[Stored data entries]
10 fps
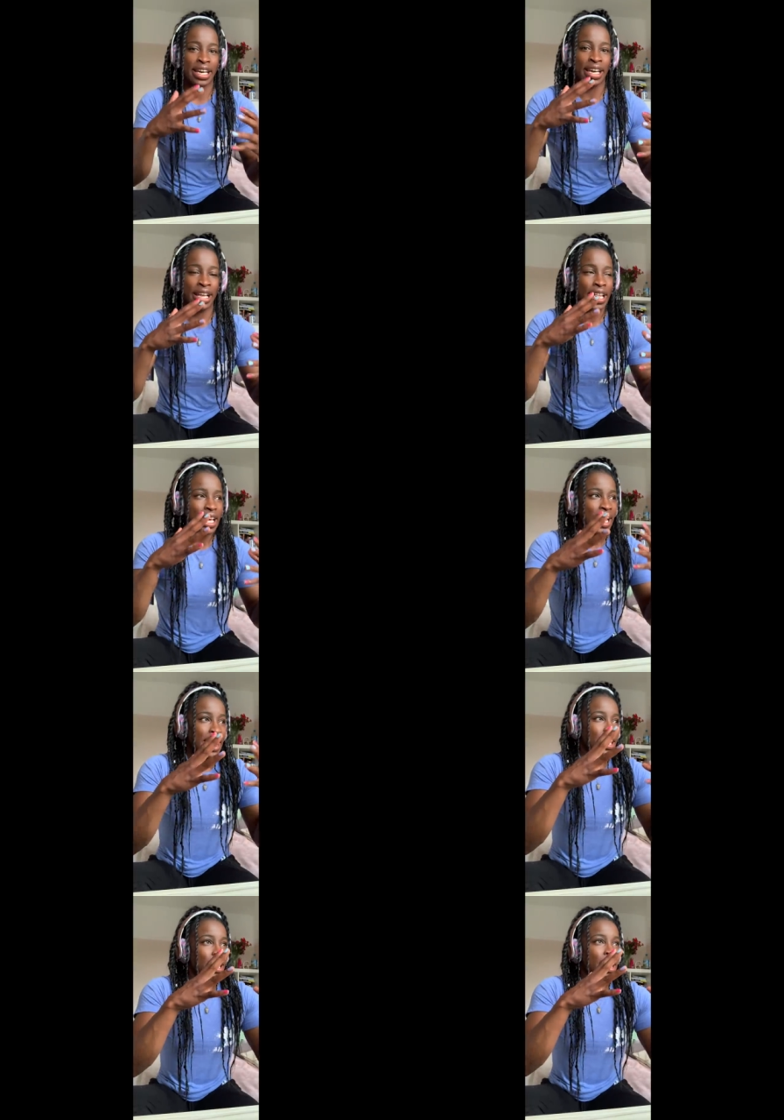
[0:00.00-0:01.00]
a
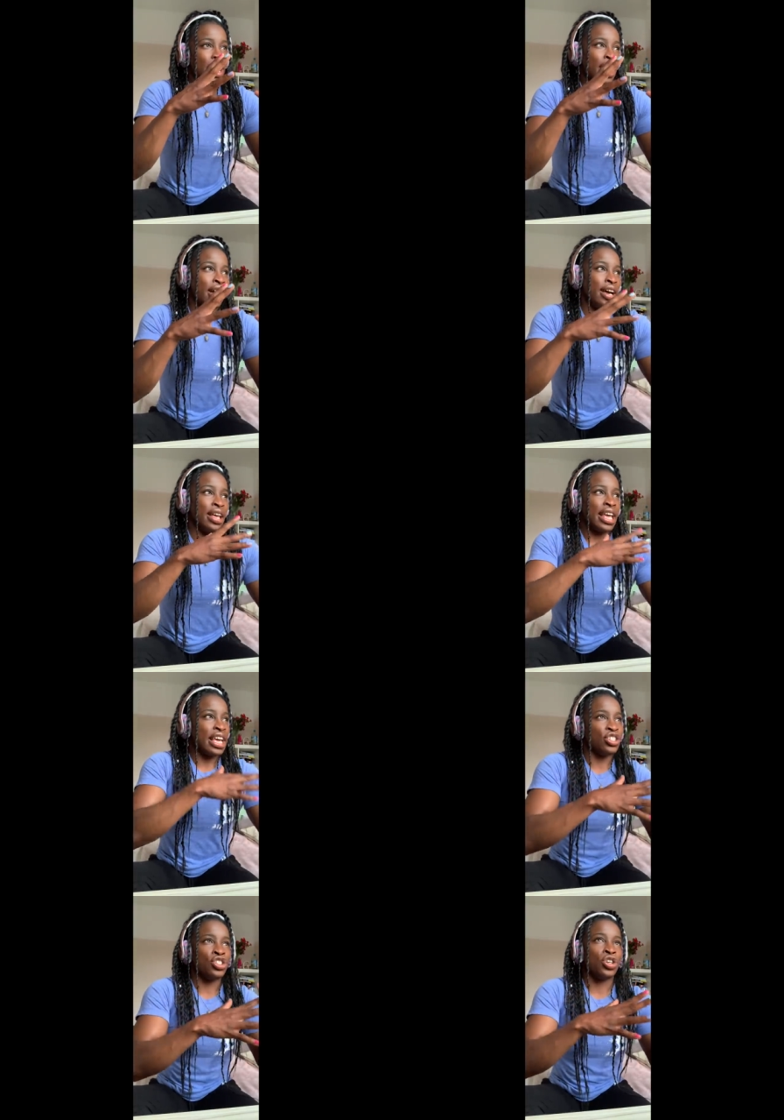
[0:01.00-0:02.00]

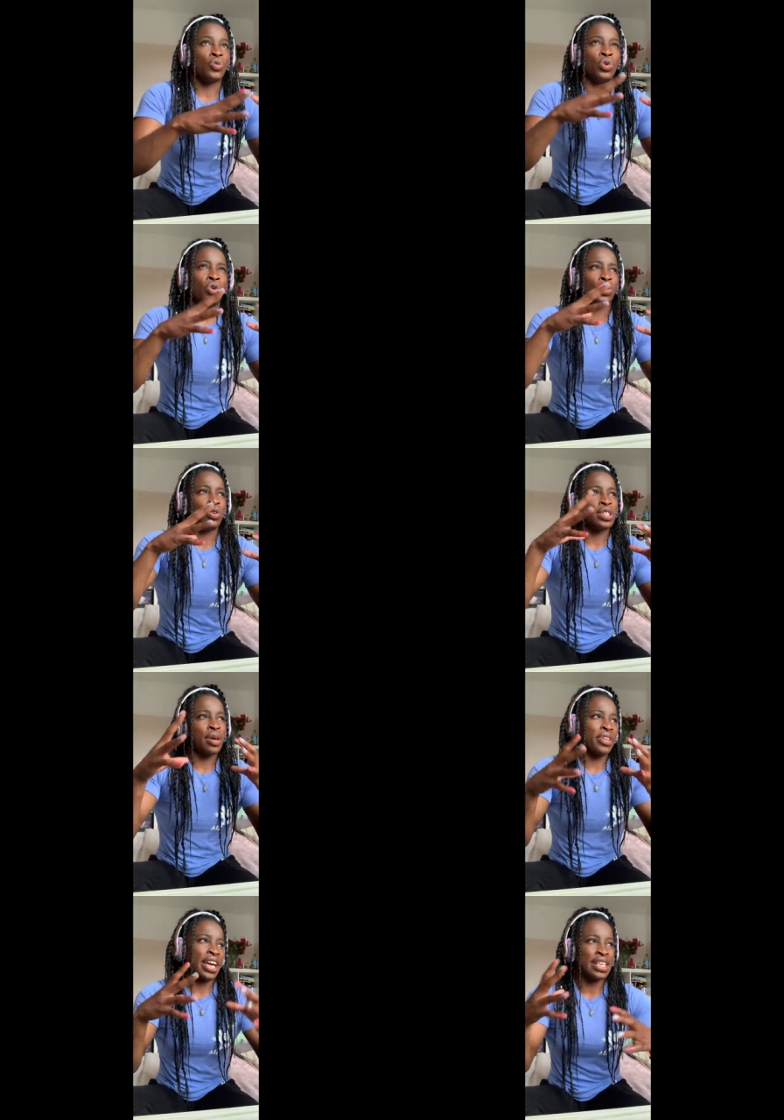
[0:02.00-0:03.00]
issue or
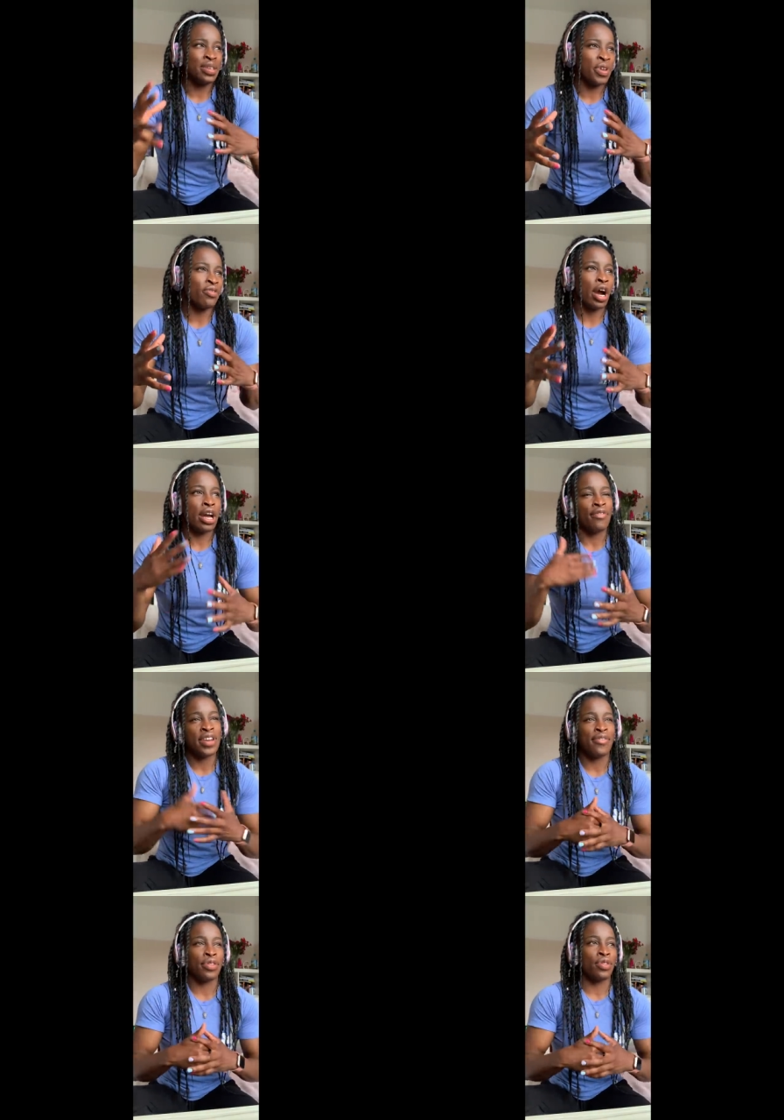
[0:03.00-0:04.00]
something hasn't been right, I've
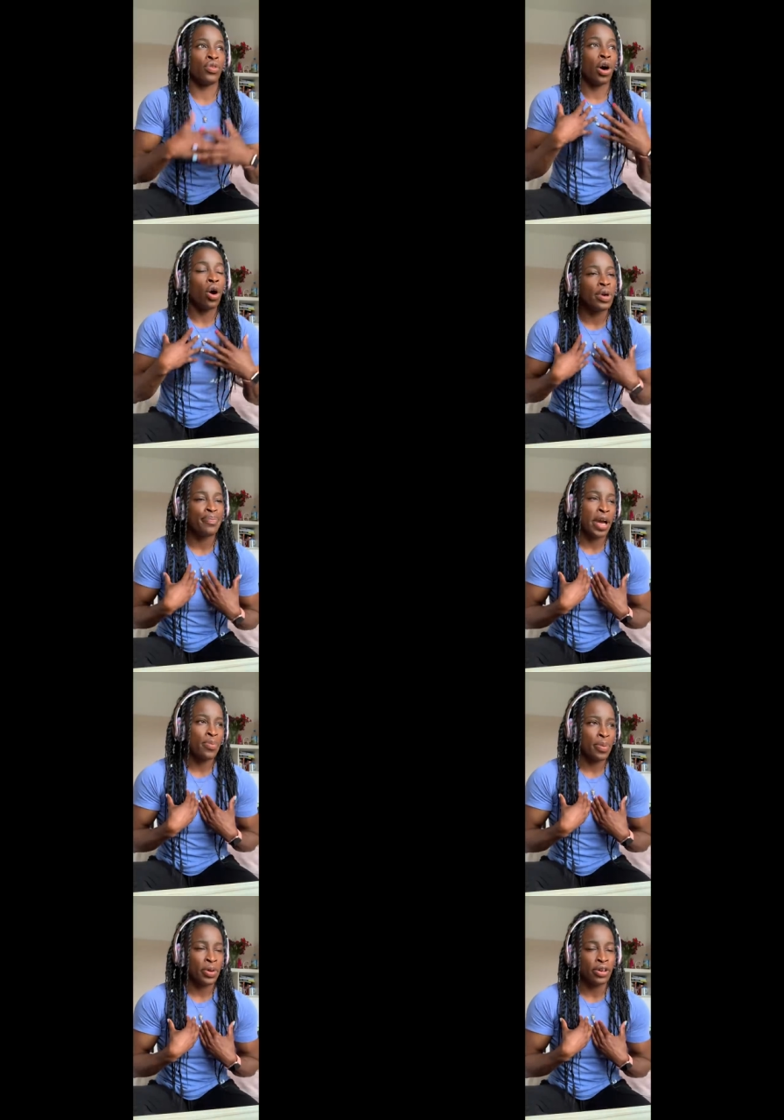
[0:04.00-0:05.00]
never thought, oh, it might
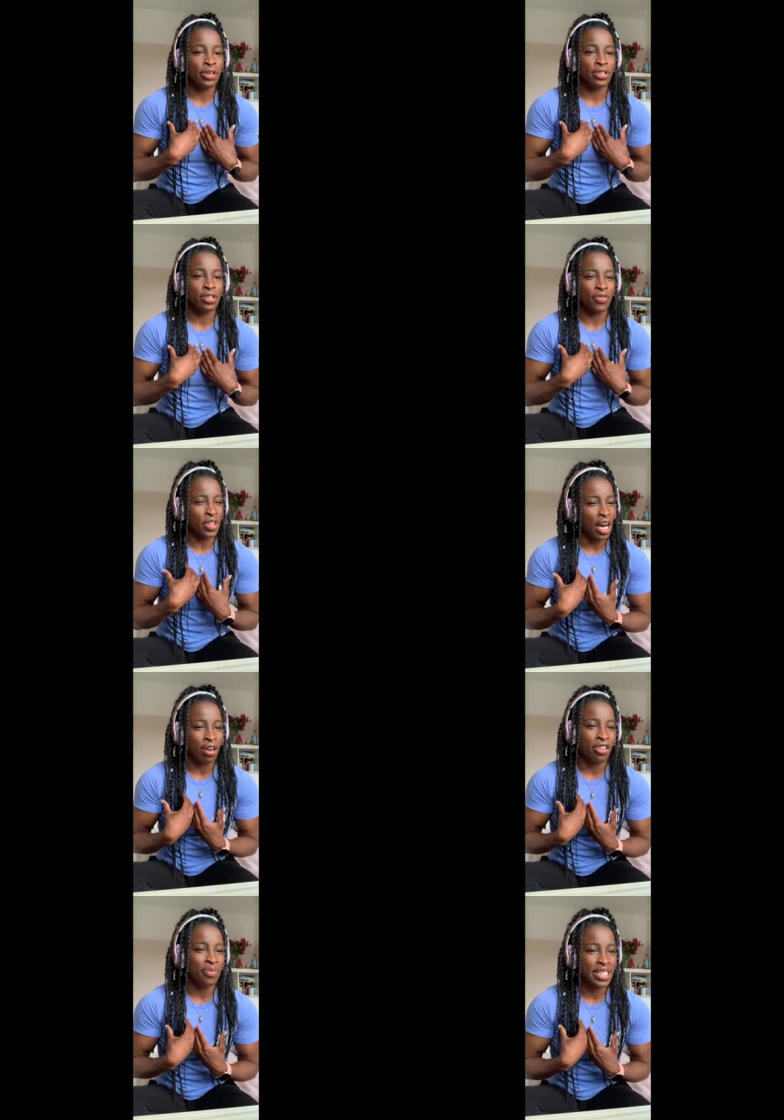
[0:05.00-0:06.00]
be because of the
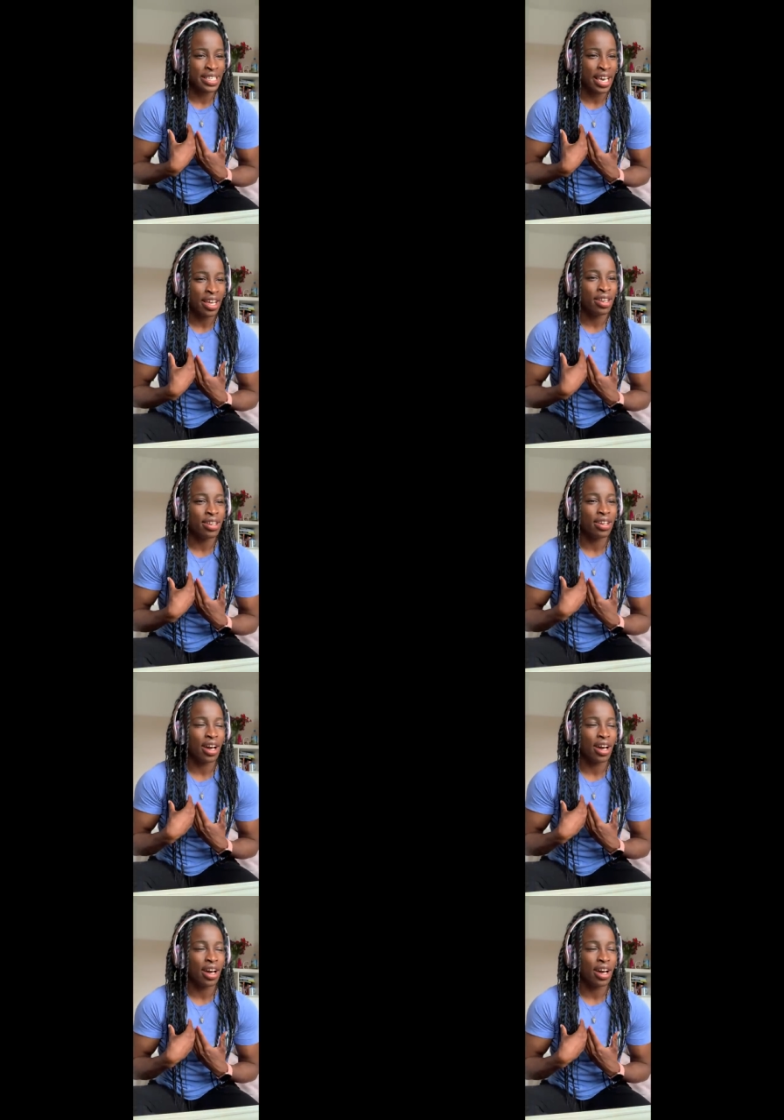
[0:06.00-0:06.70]
colour of my skin.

• [Task instructions]: Set each line of the records down exactly, leaving every picture out.

• [Output of the exercise]:
10 fps
[0:00.00-0:01.00]
a
[0:01.00-0:02.00]

[0:02.00-0:03.00]
issue or
[0:03.00-0:04.00]
something hasn't been right, I've
[0:04.00-0:05.00]
never thought, oh, it might
[0:05.00-0:06.00]
be because of the
[0:06.00-0:06.70]
colour of my skin.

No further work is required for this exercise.